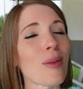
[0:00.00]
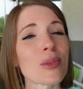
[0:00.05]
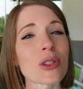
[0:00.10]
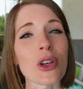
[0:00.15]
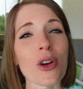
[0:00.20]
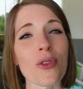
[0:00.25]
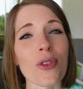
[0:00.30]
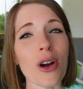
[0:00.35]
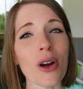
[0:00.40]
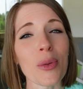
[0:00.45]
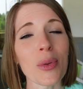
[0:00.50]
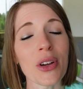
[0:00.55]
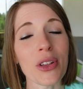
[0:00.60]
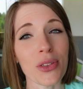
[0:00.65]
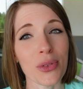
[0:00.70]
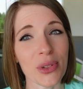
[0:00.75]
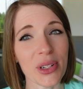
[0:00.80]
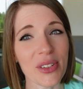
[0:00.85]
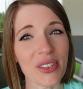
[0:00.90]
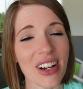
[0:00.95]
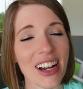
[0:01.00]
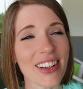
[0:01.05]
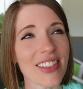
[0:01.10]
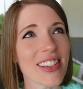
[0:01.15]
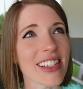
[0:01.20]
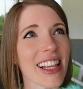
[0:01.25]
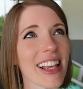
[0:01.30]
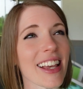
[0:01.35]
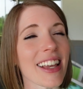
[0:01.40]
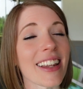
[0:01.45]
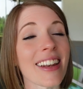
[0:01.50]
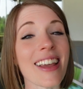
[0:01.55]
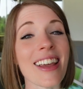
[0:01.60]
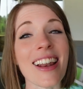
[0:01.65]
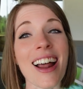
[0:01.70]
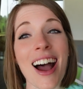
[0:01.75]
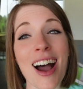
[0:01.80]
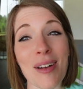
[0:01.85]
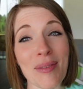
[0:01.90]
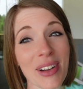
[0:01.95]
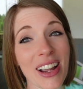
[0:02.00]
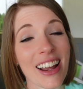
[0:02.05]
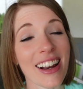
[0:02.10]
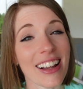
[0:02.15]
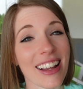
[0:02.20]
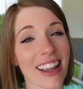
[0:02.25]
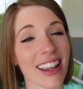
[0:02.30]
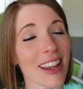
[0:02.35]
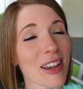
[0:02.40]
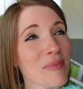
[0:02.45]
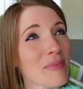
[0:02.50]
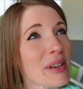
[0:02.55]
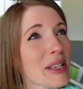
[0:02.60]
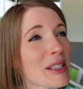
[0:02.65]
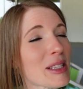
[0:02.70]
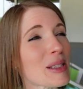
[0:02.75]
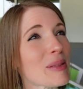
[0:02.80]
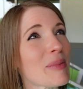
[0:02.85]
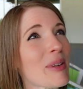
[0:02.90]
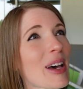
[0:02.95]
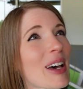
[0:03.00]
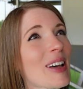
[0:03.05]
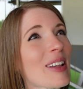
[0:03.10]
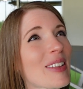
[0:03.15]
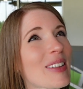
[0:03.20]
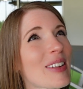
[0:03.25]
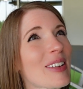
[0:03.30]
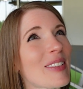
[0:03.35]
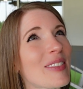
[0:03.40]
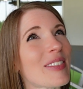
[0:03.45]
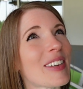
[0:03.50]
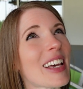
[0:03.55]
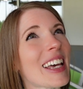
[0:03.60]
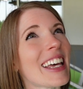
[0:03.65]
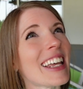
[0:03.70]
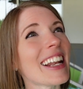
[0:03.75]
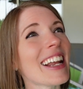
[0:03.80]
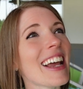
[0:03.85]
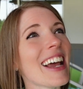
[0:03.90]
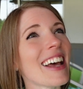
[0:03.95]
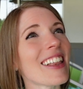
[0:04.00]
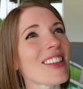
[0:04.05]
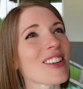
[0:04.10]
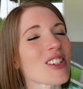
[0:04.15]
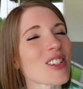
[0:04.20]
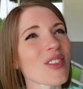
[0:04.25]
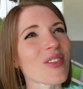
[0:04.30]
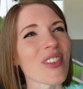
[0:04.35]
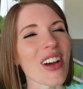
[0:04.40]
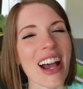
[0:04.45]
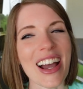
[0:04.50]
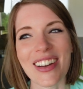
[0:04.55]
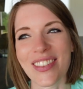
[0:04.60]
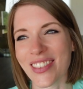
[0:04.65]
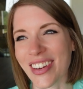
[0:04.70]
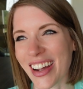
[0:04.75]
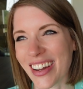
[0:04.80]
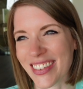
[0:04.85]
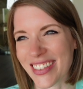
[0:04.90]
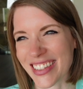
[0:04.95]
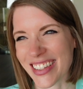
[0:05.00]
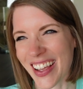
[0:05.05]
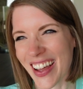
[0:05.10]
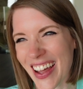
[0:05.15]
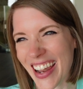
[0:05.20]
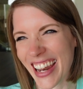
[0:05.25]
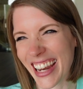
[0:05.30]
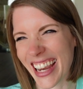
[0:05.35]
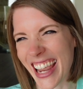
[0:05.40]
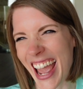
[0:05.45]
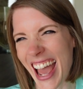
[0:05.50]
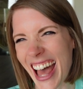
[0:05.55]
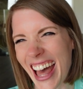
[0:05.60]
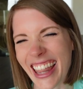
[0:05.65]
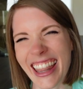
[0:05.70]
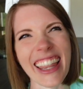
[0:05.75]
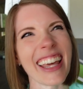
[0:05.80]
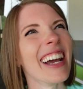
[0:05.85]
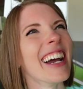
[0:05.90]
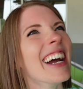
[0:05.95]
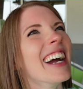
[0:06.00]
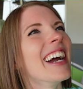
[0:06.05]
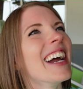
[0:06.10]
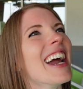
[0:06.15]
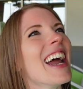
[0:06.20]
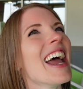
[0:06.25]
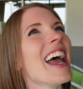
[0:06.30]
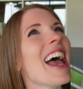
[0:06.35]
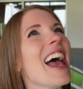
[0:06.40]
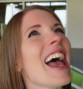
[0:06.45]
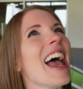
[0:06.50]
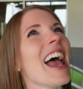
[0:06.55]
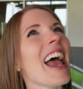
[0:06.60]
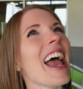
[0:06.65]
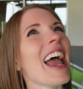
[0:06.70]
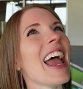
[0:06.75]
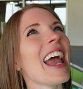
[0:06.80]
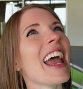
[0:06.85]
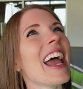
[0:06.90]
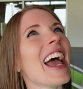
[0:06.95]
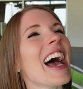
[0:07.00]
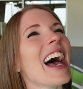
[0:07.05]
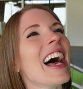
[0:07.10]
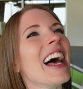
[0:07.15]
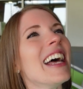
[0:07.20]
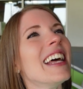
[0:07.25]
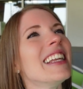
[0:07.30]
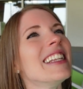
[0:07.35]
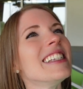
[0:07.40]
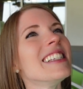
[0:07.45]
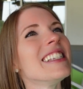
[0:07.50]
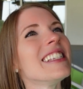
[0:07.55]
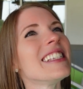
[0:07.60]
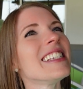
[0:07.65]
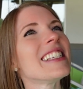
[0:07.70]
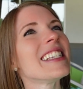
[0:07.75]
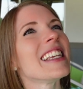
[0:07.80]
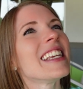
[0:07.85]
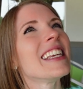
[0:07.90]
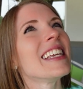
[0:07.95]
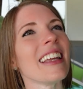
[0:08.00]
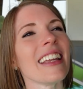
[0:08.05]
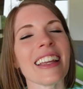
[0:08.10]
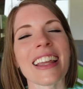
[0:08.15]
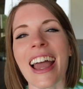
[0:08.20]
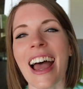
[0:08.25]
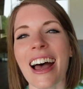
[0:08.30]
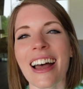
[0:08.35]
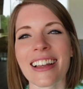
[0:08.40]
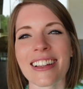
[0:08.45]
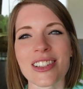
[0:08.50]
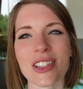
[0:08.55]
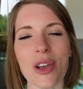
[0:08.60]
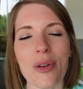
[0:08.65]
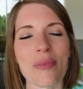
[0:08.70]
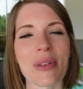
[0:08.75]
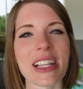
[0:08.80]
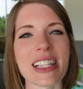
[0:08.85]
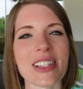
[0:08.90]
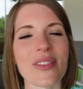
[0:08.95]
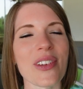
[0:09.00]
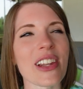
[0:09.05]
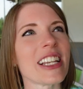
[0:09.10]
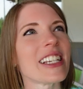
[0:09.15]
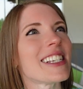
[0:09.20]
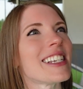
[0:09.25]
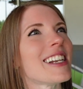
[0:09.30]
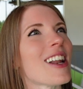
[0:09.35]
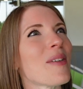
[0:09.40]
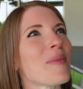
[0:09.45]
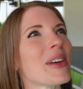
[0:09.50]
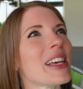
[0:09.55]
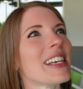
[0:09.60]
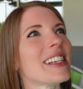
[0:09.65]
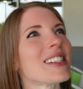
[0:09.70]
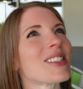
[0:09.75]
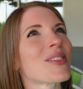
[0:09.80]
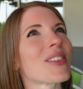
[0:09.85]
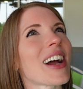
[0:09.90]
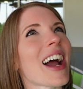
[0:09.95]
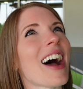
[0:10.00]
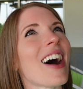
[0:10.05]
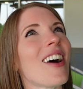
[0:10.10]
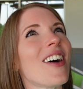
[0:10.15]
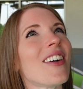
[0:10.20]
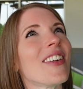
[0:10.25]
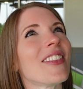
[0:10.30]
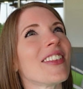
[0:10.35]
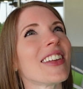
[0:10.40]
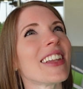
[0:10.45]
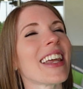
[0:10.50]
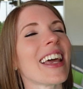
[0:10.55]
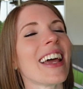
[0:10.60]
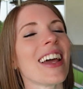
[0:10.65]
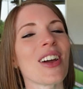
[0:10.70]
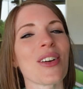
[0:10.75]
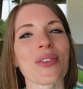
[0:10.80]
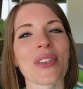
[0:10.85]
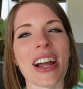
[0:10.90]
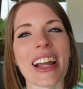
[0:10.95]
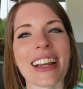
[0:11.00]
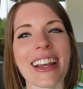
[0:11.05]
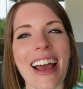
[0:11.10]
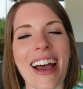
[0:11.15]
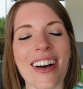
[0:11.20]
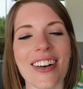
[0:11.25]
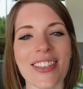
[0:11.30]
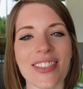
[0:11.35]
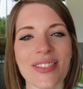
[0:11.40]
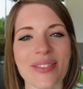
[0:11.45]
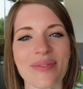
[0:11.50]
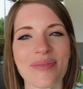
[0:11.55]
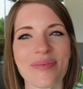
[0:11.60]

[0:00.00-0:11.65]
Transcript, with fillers: So far we're 3 rounds in, and I'm kind of kicking Ben's butt a little bit. There's 5 rounds altogether. And yeah, and so Ben's finishing up his round right now.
☆ ☆ ☆
=== EXERCISE DESCRIPTION ===
In the copy, include every record exactly and no pictures at all.

=== TASK RESULT ===
[0:00.00]
[0:00.05]
[0:00.10]
[0:00.15]
[0:00.20]
[0:00.25]
[0:00.30]
[0:00.35]
[0:00.40]
[0:00.45]
[0:00.50]
[0:00.55]
[0:00.60]
[0:00.65]
[0:00.70]
[0:00.75]
[0:00.80]
[0:00.85]
[0:00.90]
[0:00.95]
[0:01.00]
[0:01.05]
[0:01.10]
[0:01.15]
[0:01.20]
[0:01.25]
[0:01.30]
[0:01.35]
[0:01.40]
[0:01.45]
[0:01.50]
[0:01.55]
[0:01.60]
[0:01.65]
[0:01.70]
[0:01.75]
[0:01.80]
[0:01.85]
[0:01.90]
[0:01.95]
[0:02.00]
[0:02.05]
[0:02.10]
[0:02.15]
[0:02.20]
[0:02.25]
[0:02.30]
[0:02.35]
[0:02.40]
[0:02.45]
[0:02.50]
[0:02.55]
[0:02.60]
[0:02.65]
[0:02.70]
[0:02.75]
[0:02.80]
[0:02.85]
[0:02.90]
[0:02.95]
[0:03.00]
[0:03.05]
[0:03.10]
[0:03.15]
[0:03.20]
[0:03.25]
[0:03.30]
[0:03.35]
[0:03.40]
[0:03.45]
[0:03.50]
[0:03.55]
[0:03.60]
[0:03.65]
[0:03.70]
[0:03.75]
[0:03.80]
[0:03.85]
[0:03.90]
[0:03.95]
[0:04.00]
[0:04.05]
[0:04.10]
[0:04.15]
[0:04.20]
[0:04.25]
[0:04.30]
[0:04.35]
[0:04.40]
[0:04.45]
[0:04.50]
[0:04.55]
[0:04.60]
[0:04.65]
[0:04.70]
[0:04.75]
[0:04.80]
[0:04.85]
[0:04.90]
[0:04.95]
[0:05.00]
[0:05.05]
[0:05.10]
[0:05.15]
[0:05.20]
[0:05.25]
[0:05.30]
[0:05.35]
[0:05.40]
[0:05.45]
[0:05.50]
[0:05.55]
[0:05.60]
[0:05.65]
[0:05.70]
[0:05.75]
[0:05.80]
[0:05.85]
[0:05.90]
[0:05.95]
[0:06.00]
[0:06.05]
[0:06.10]
[0:06.15]
[0:06.20]
[0:06.25]
[0:06.30]
[0:06.35]
[0:06.40]
[0:06.45]
[0:06.50]
[0:06.55]
[0:06.60]
[0:06.65]
[0:06.70]
[0:06.75]
[0:06.80]
[0:06.85]
[0:06.90]
[0:06.95]
[0:07.00]
[0:07.05]
[0:07.10]
[0:07.15]
[0:07.20]
[0:07.25]
[0:07.30]
[0:07.35]
[0:07.40]
[0:07.45]
[0:07.50]
[0:07.55]
[0:07.60]
[0:07.65]
[0:07.70]
[0:07.75]
[0:07.80]
[0:07.85]
[0:07.90]
[0:07.95]
[0:08.00]
[0:08.05]
[0:08.10]
[0:08.15]
[0:08.20]
[0:08.25]
[0:08.30]
[0:08.35]
[0:08.40]
[0:08.45]
[0:08.50]
[0:08.55]
[0:08.60]
[0:08.65]
[0:08.70]
[0:08.75]
[0:08.80]
[0:08.85]
[0:08.90]
[0:08.95]
[0:09.00]
[0:09.05]
[0:09.10]
[0:09.15]
[0:09.20]
[0:09.25]
[0:09.30]
[0:09.35]
[0:09.40]
[0:09.45]
[0:09.50]
[0:09.55]
[0:09.60]
[0:09.65]
[0:09.70]
[0:09.75]
[0:09.80]
[0:09.85]
[0:09.90]
[0:09.95]
[0:10.00]
[0:10.05]
[0:10.10]
[0:10.15]
[0:10.20]
[0:10.25]
[0:10.30]
[0:10.35]
[0:10.40]
[0:10.45]
[0:10.50]
[0:10.55]
[0:10.60]
[0:10.65]
[0:10.70]
[0:10.75]
[0:10.80]
[0:10.85]
[0:10.90]
[0:10.95]
[0:11.00]
[0:11.05]
[0:11.10]
[0:11.15]
[0:11.20]
[0:11.25]
[0:11.30]
[0:11.35]
[0:11.40]
[0:11.45]
[0:11.50]
[0:11.55]
[0:11.60]

[0:00.00-0:11.65]
Transcript, with fillers: So far we're 3 rounds in, and I'm kind of kicking Ben's butt a little bit. There's 5 rounds altogether. And yeah, and so Ben's finishing up his round right now.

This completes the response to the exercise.